Records to use: Begin

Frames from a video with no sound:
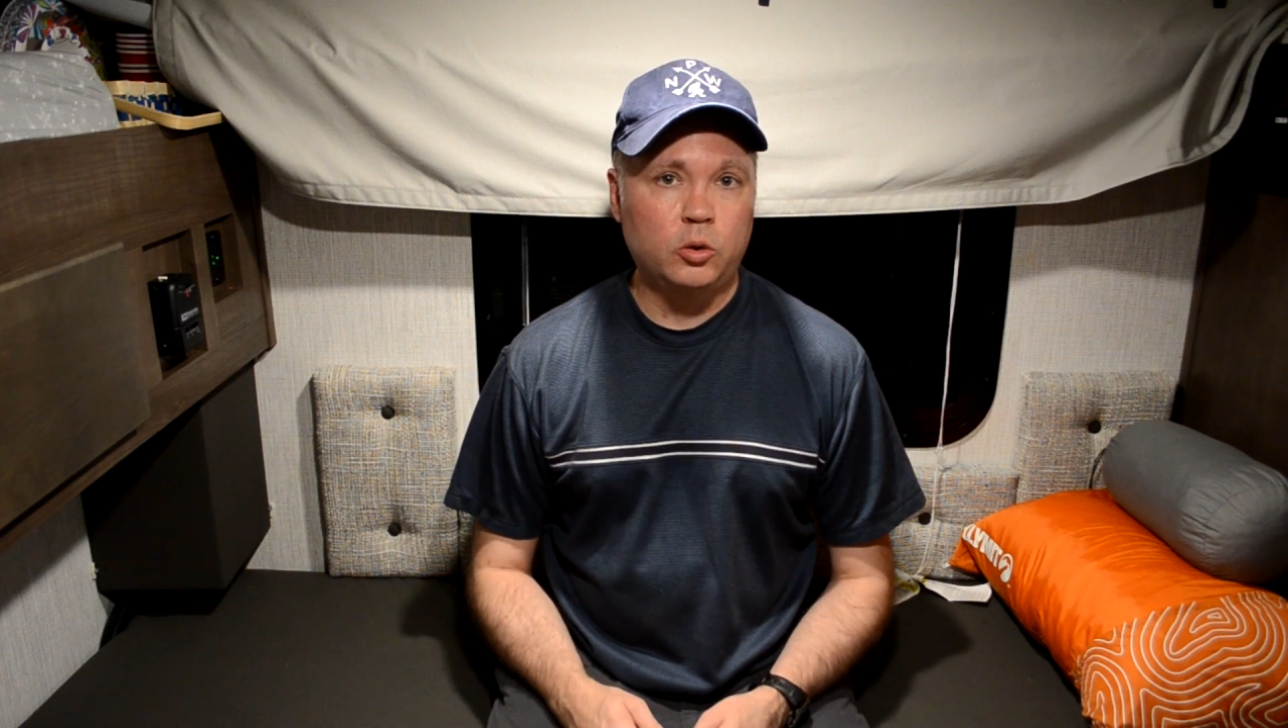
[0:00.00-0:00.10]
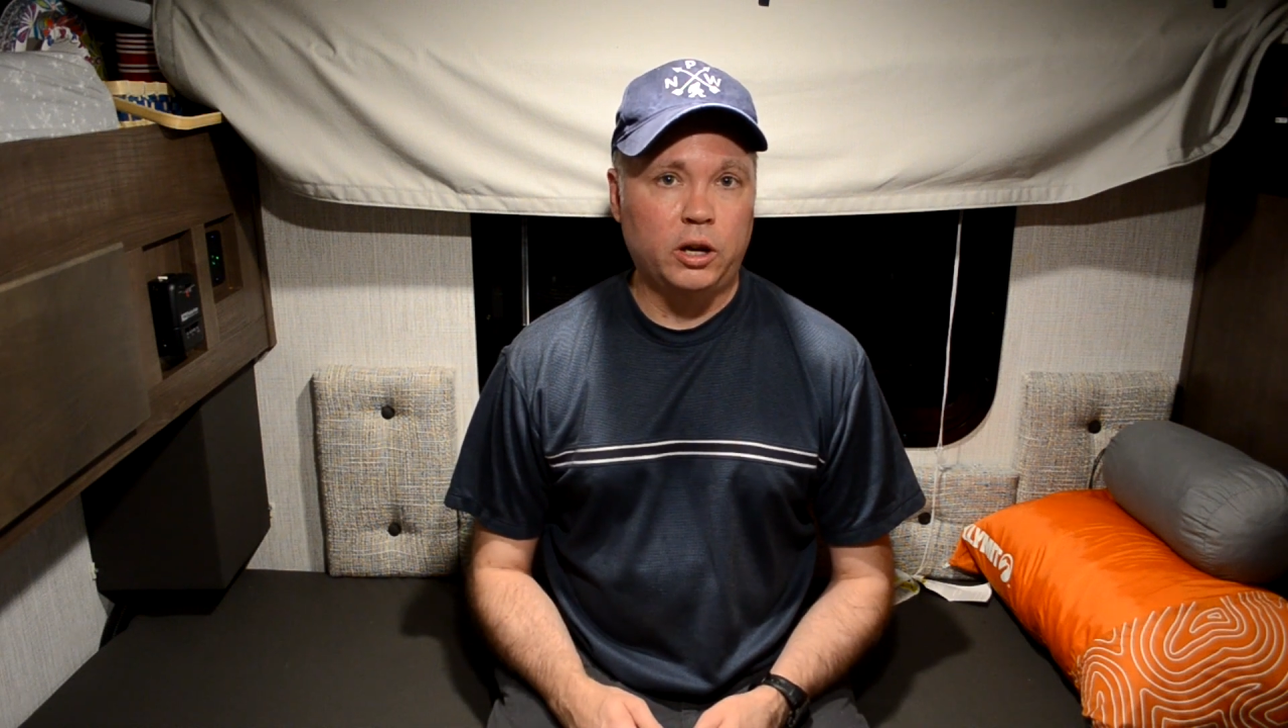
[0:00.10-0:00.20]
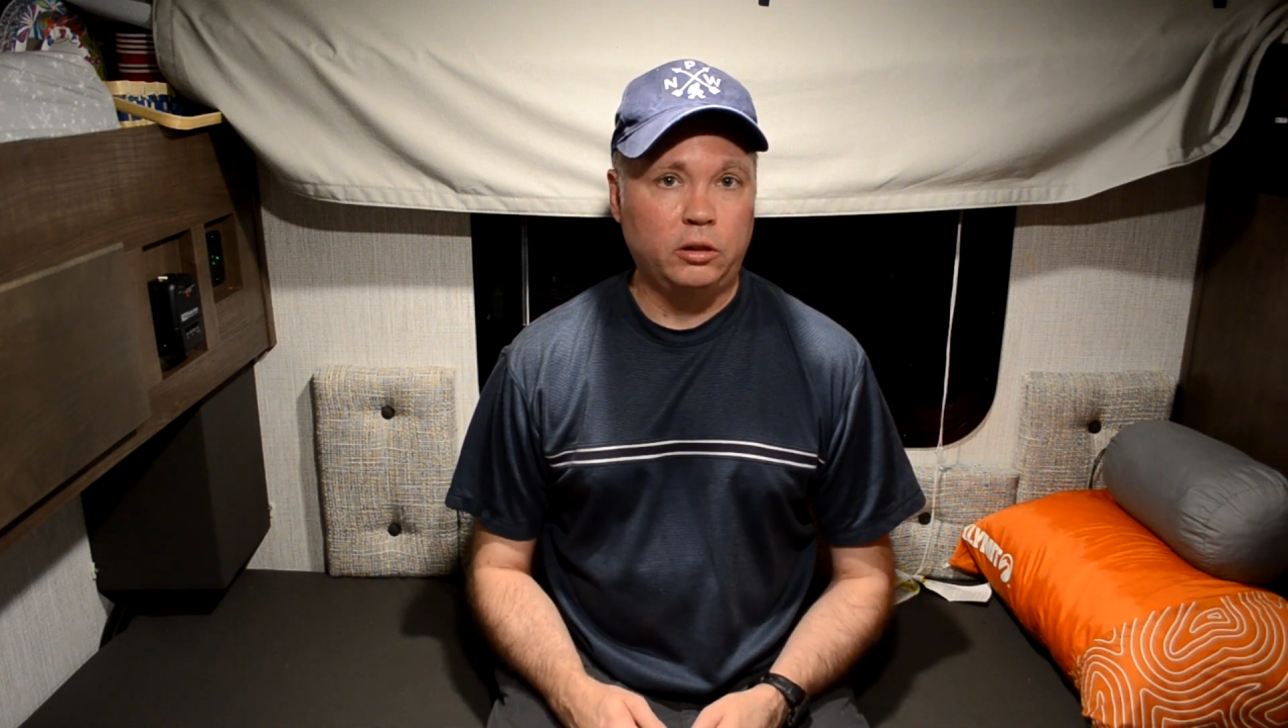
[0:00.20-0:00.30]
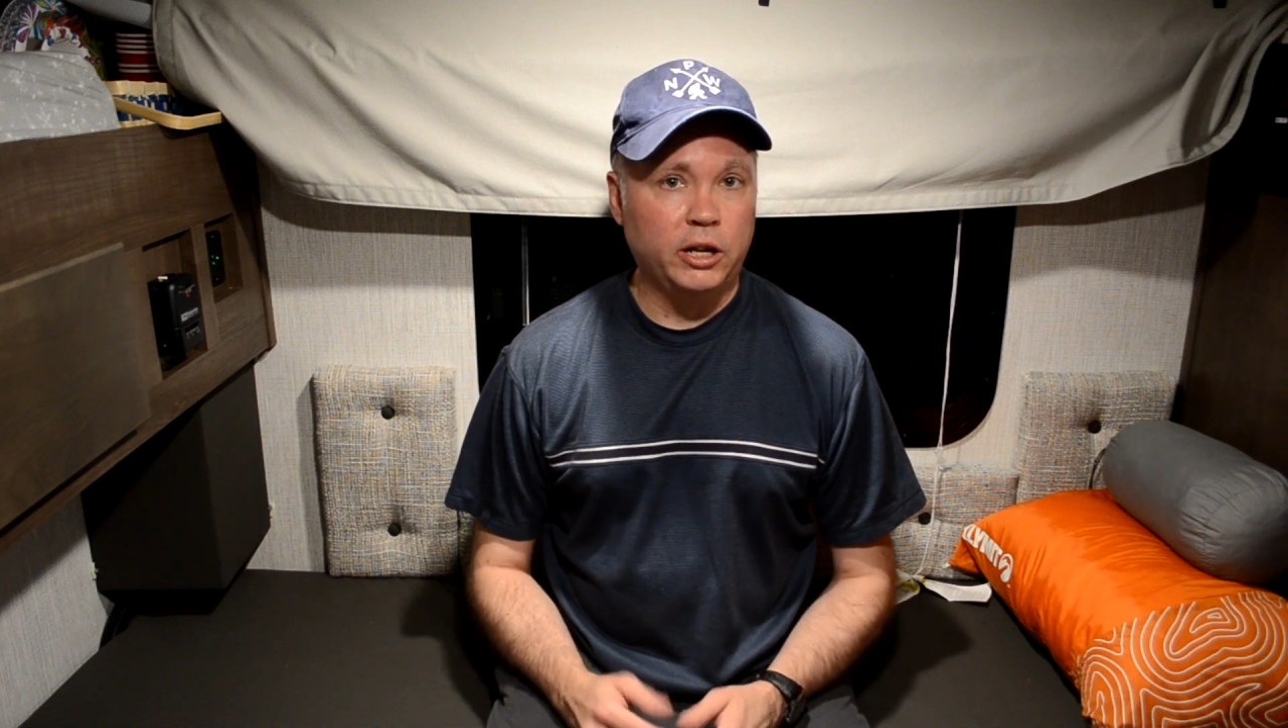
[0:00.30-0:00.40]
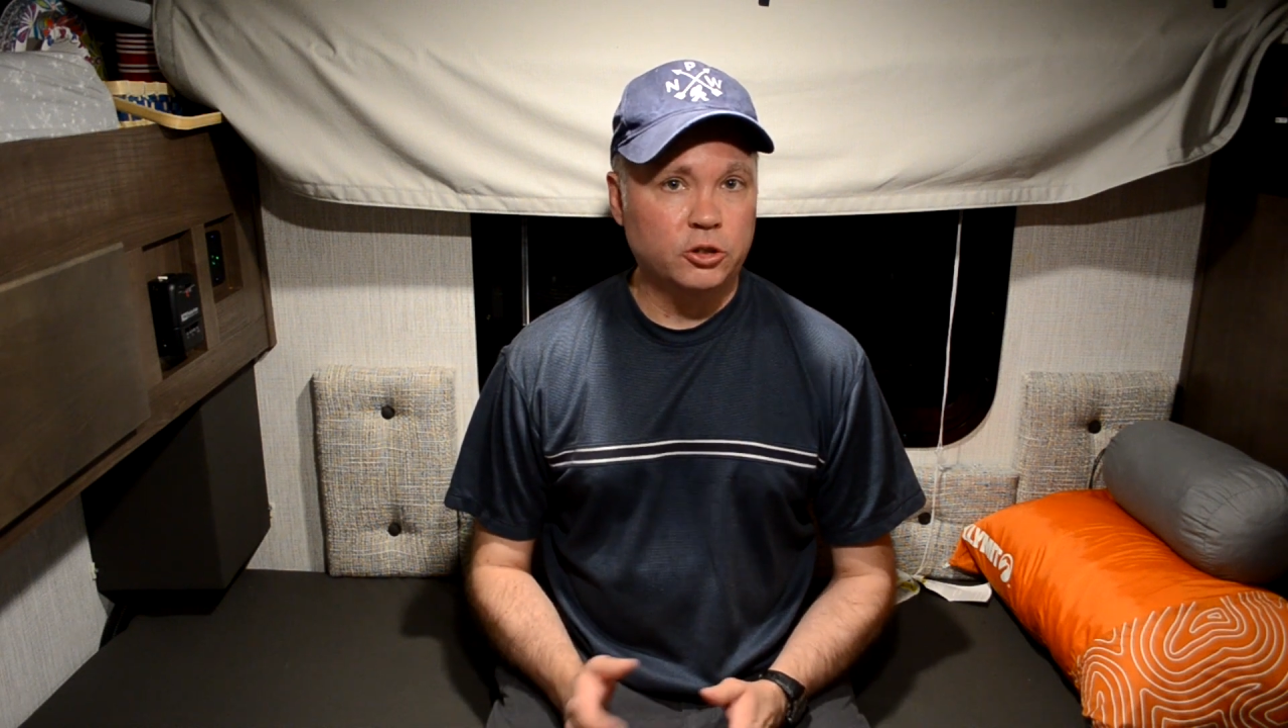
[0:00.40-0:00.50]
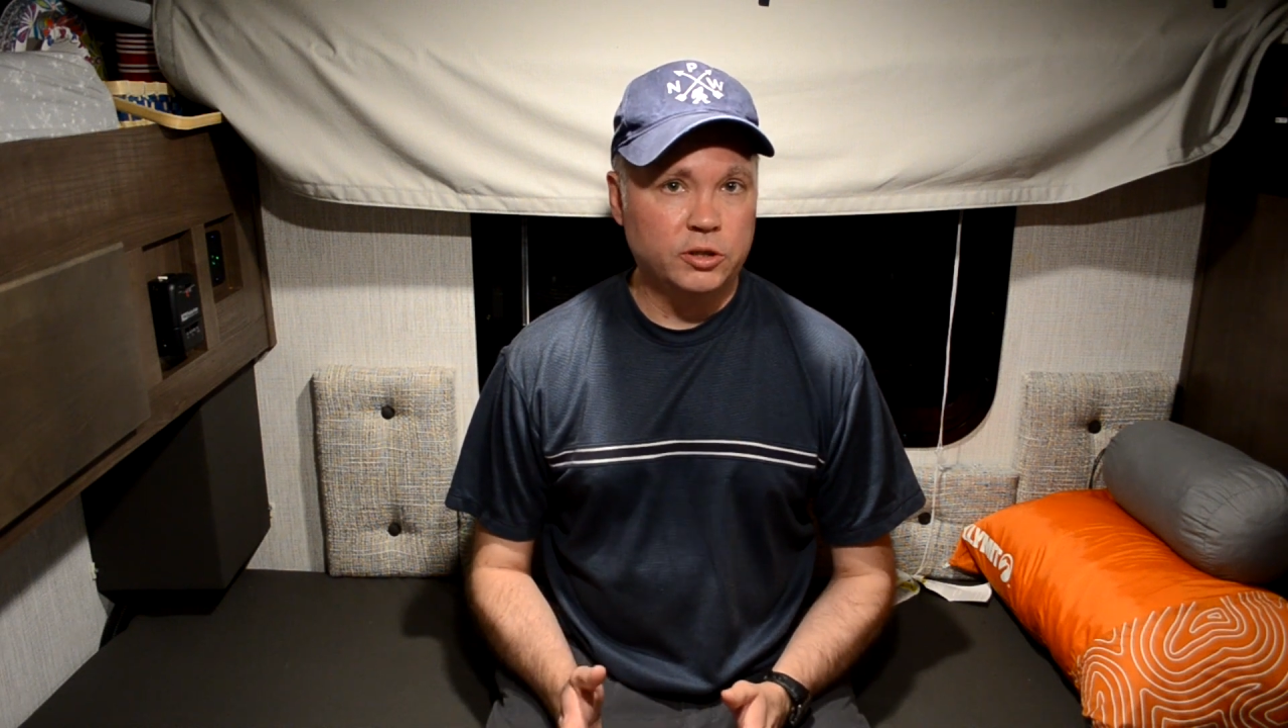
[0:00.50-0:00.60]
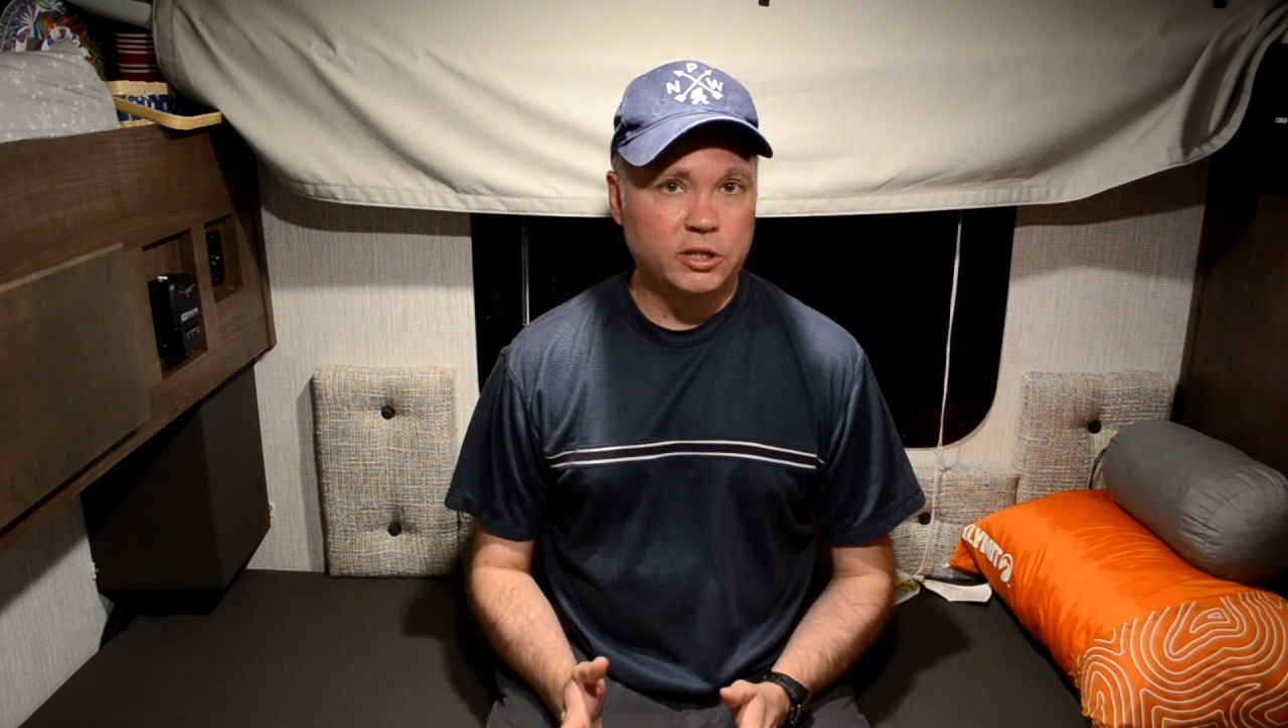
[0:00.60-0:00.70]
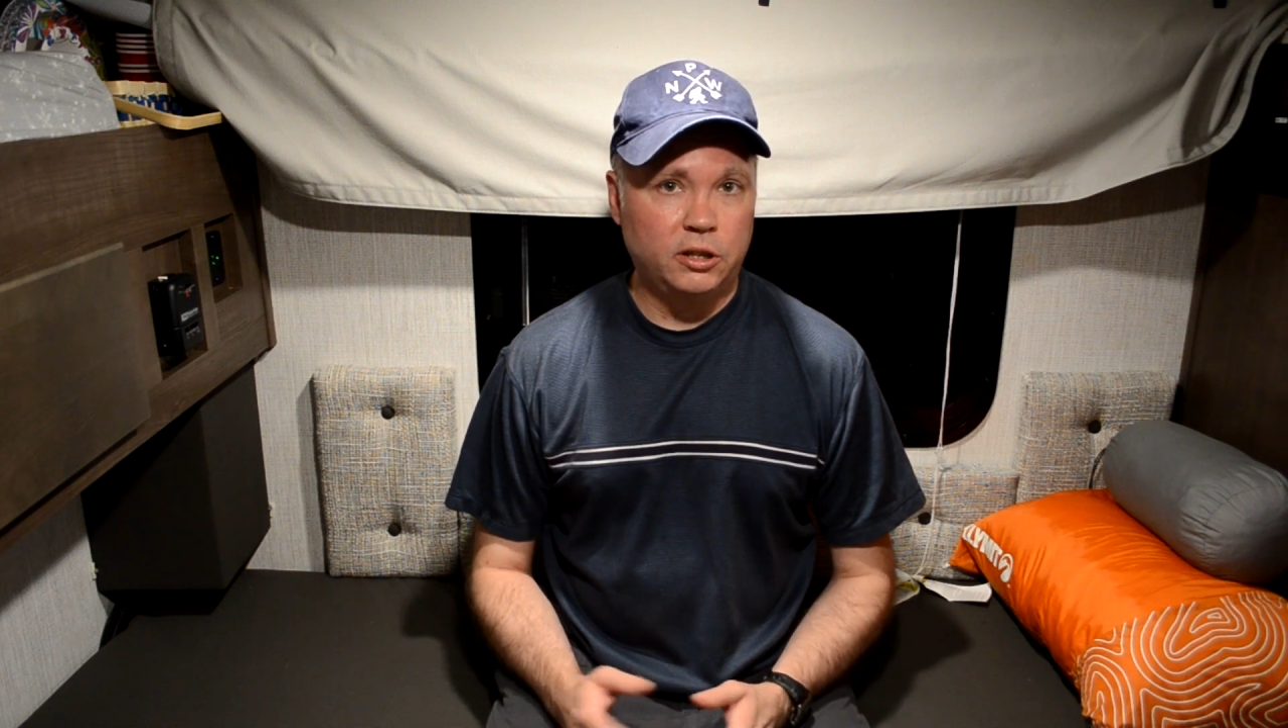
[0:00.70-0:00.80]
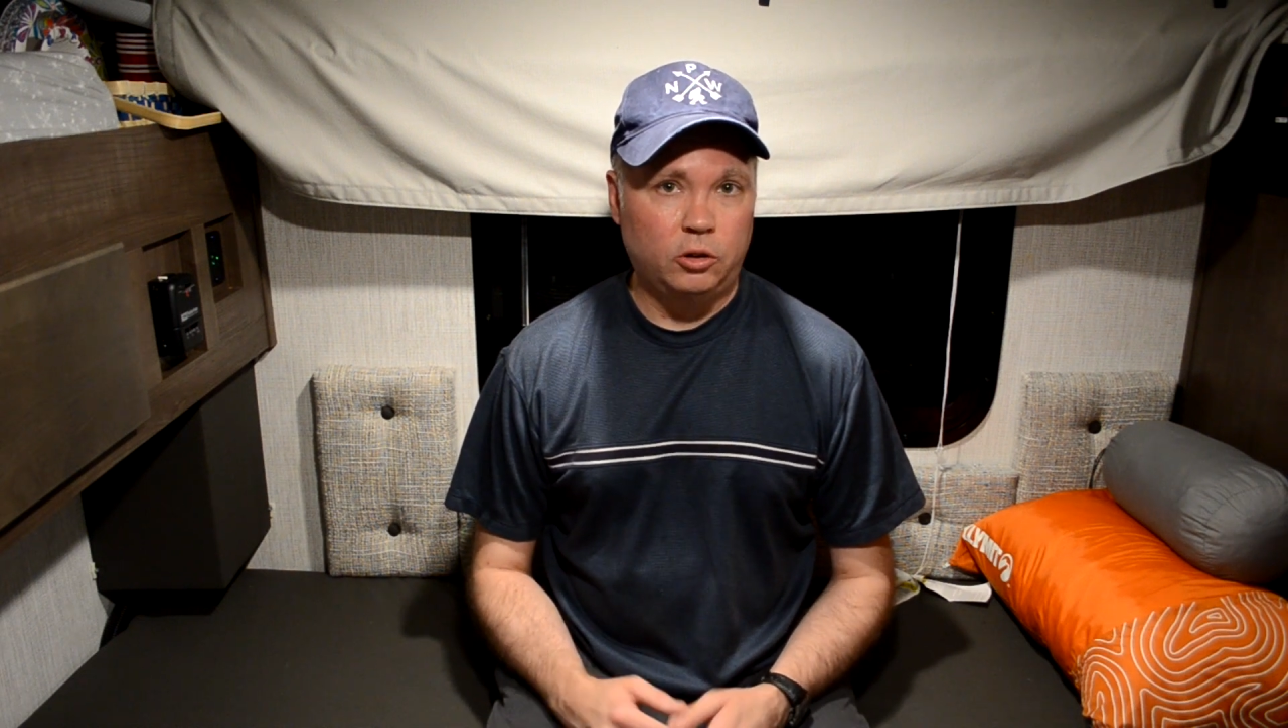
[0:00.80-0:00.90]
electricity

Records to use: End

- _Problem description_: Every line above is to be returned exactly, with its pictures removed.

- _Solution for this exercise_:
Frames from a video with no sound:
[0:00.00-0:00.10]
[0:00.10-0:00.20]
[0:00.20-0:00.30]
[0:00.30-0:00.40]
[0:00.40-0:00.50]
[0:00.50-0:00.60]
[0:00.60-0:00.70]
[0:00.70-0:00.80]
[0:00.80-0:00.90]
electricity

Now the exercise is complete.